Instructions for the task: When you reach the line containing "[0:00.00-0:01.00]" in the records below, set it down exactly, together with every later line through the end, but not the pictures.

Data for analysis:
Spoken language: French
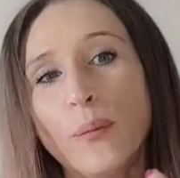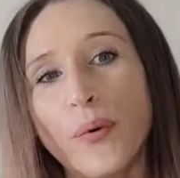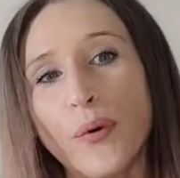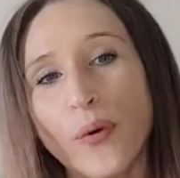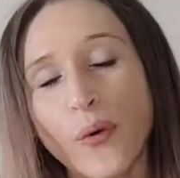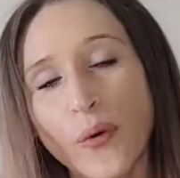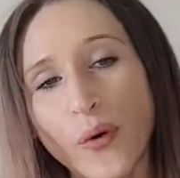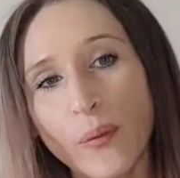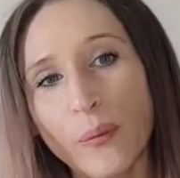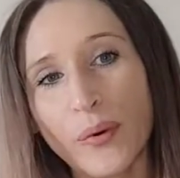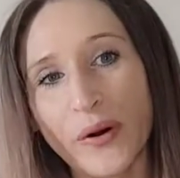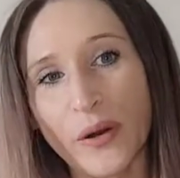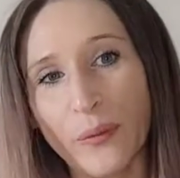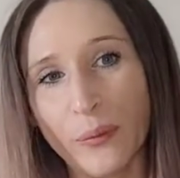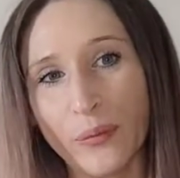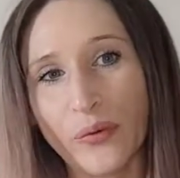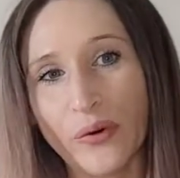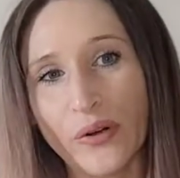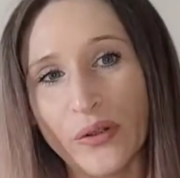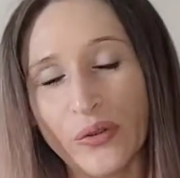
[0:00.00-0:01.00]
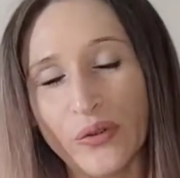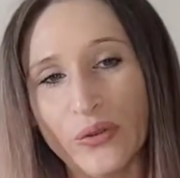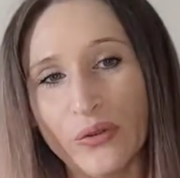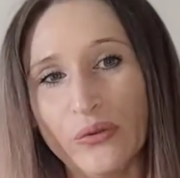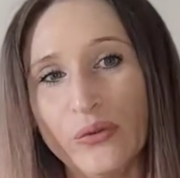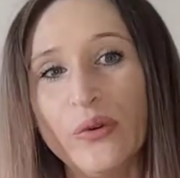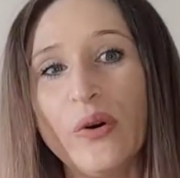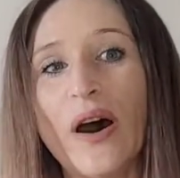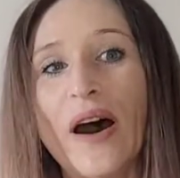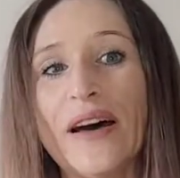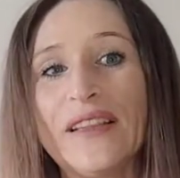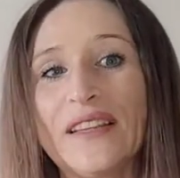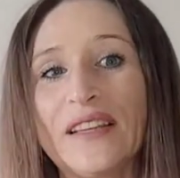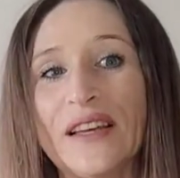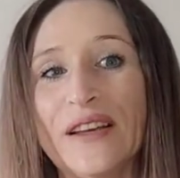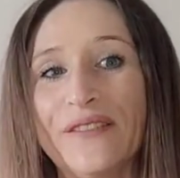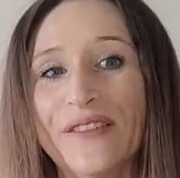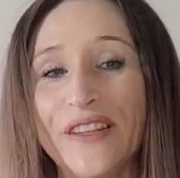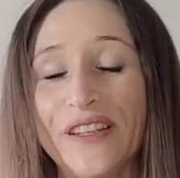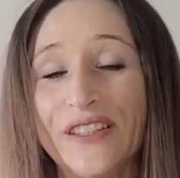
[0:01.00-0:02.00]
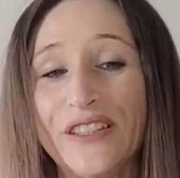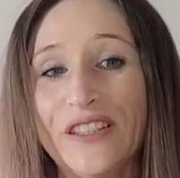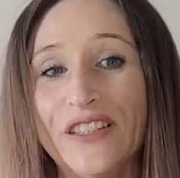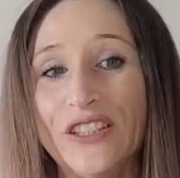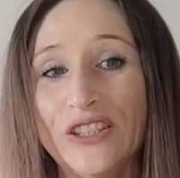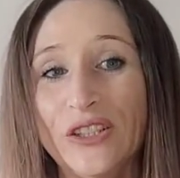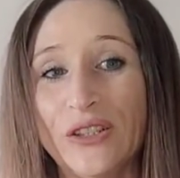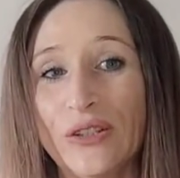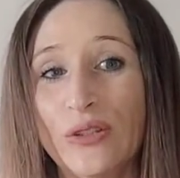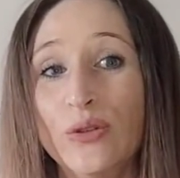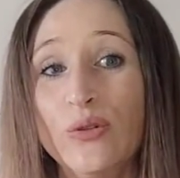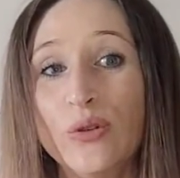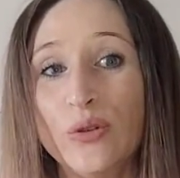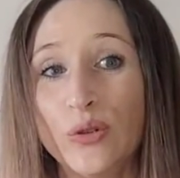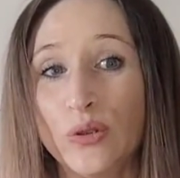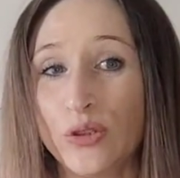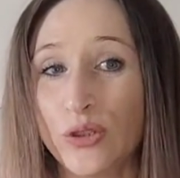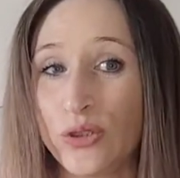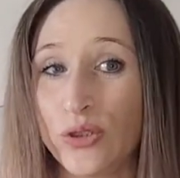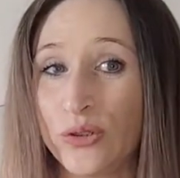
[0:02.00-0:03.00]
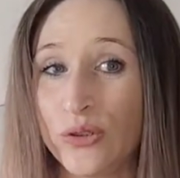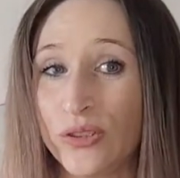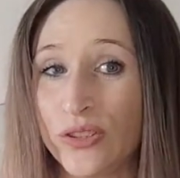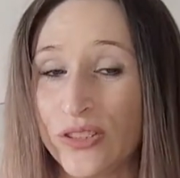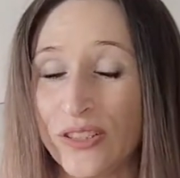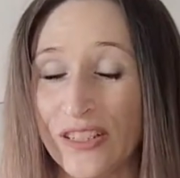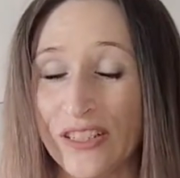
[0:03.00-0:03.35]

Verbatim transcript: propre point de vue à travers de nos choses,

Written solution:
[0:00.00-0:01.00]
[0:01.00-0:02.00]
[0:02.00-0:03.00]
[0:03.00-0:03.35]

Verbatim transcript: propre point de vue à travers de nos choses,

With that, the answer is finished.